Vigilate, nescitis enim quando dominus domus veniat,

sero, an media nocte, an gallicantu, an mane. Vigilate, ergo

ne cum venerit repente, inveniat vos dormientes. Quod

autem dico vobis, omnibus dico, vigilate

 

Watch, for you know not when the master of the house

will come – in the evening, at midnight, at the cock crowing,

or in the morning. Watch therefore, lest he come suddenly and find you asleep. And what I say to you, I say to all: Watch.

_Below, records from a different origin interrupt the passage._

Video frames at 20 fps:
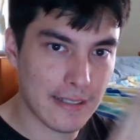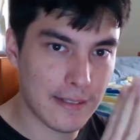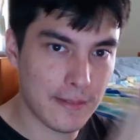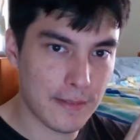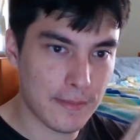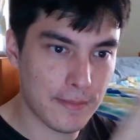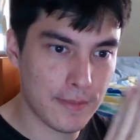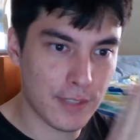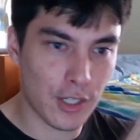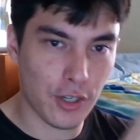
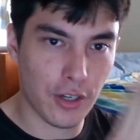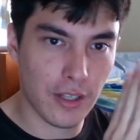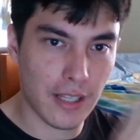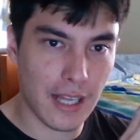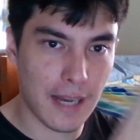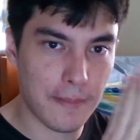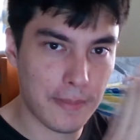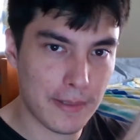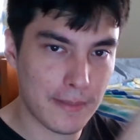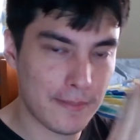
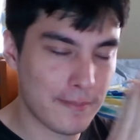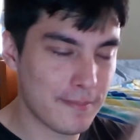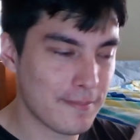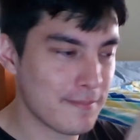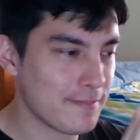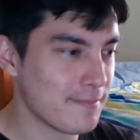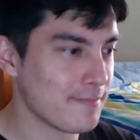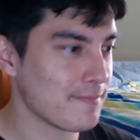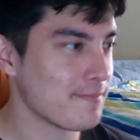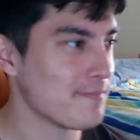clap.
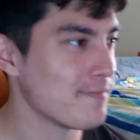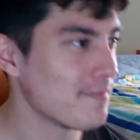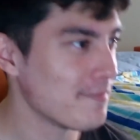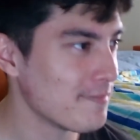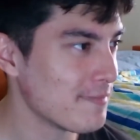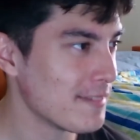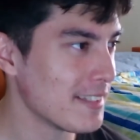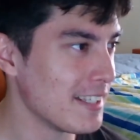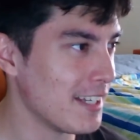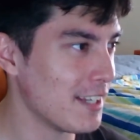
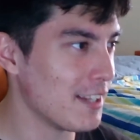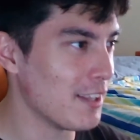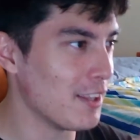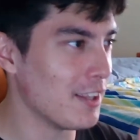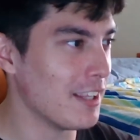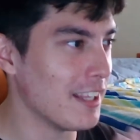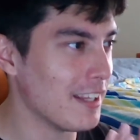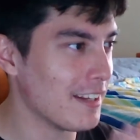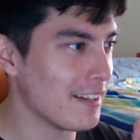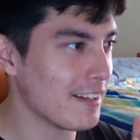
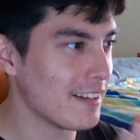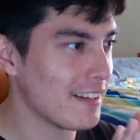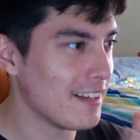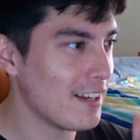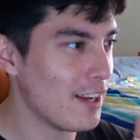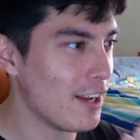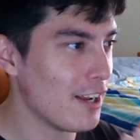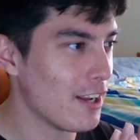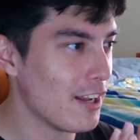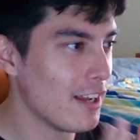The
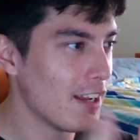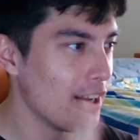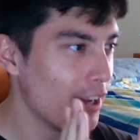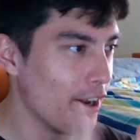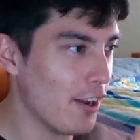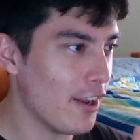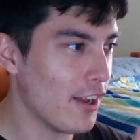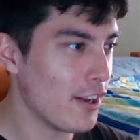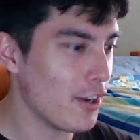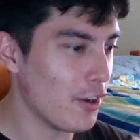
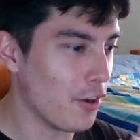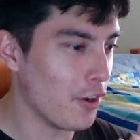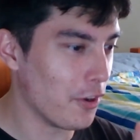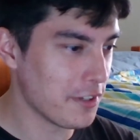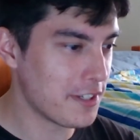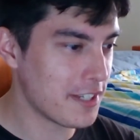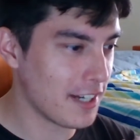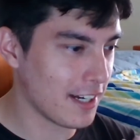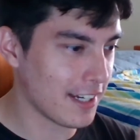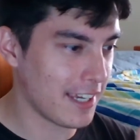
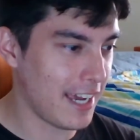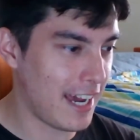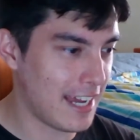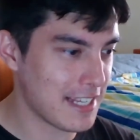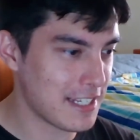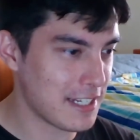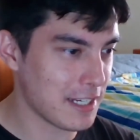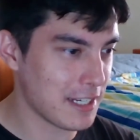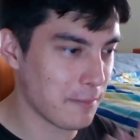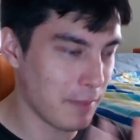
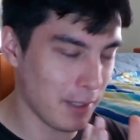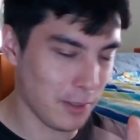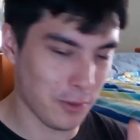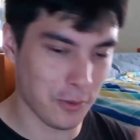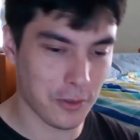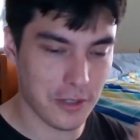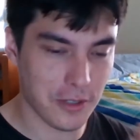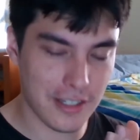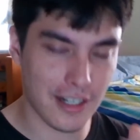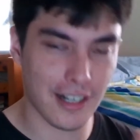non-sarcastic but
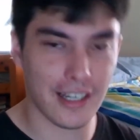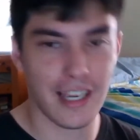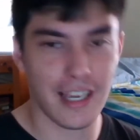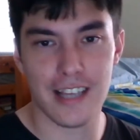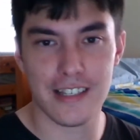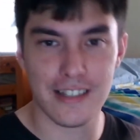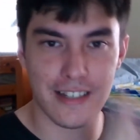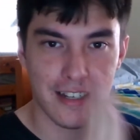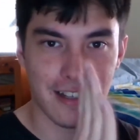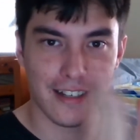look
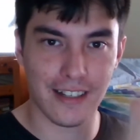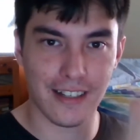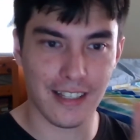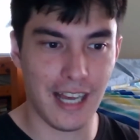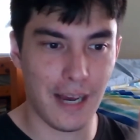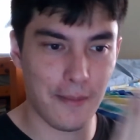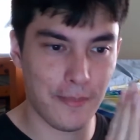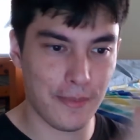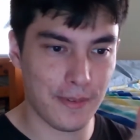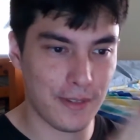sarcastic
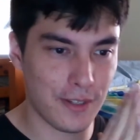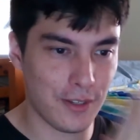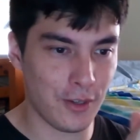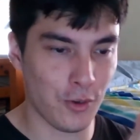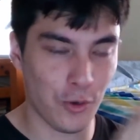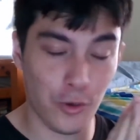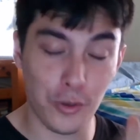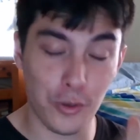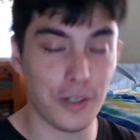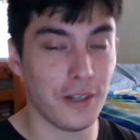clap. You
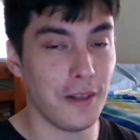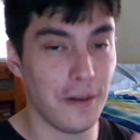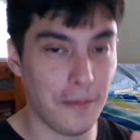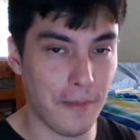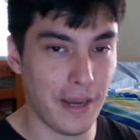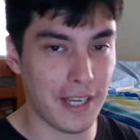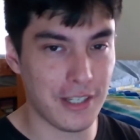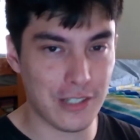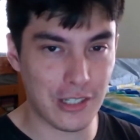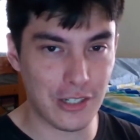all did an
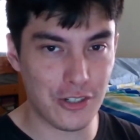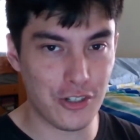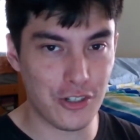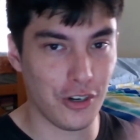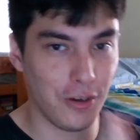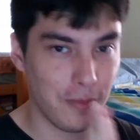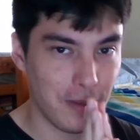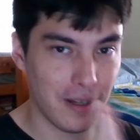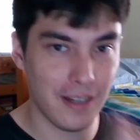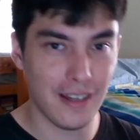amazing
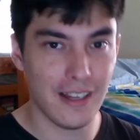job.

Although traditionally part of the Catholic Advent liturgy, the same passage in this context was potentially explosive, especially given Byrd’s musical enunciation of specific words. Listen again and see if you can pick up his striking rendition of “gallicantu” (the cock crowing), at 1:04 – and “repente,” (suddenly, unexpectedly), at 1:55 - as the singers rapidly go back and forth, between the voice lines.   His fellow Catholics, he almost shouts - - directly under his sovereign’s generous nose- - needed to be unceasingly vigilant and take care, lest they get caught napping by undercover religious police. Pretty risky stuff that could have cost Byrd a lot more than his job, depending on the queen’s mood or the constantly shifting political winds of the time. 

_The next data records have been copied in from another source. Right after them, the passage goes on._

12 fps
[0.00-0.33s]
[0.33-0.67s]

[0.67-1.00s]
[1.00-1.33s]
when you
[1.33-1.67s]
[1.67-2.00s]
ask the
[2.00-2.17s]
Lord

So why would Taiwanese musicians be performing this piece? Just a guess, but I’m thinking that they and their audience like it.  As art often does, Vigilate possesses a transcendent dimension that rises far beyond the particular circumstances of its origins; the divides of time, culture and an unfamiliar religious tradition melt away easily, as I think that our singers would agree. Any number can play.

That is, unless you’re fixated on race, gender, class, sexuality and ethnicity. If that’s the case, you’ll probably never get around to hearing the music.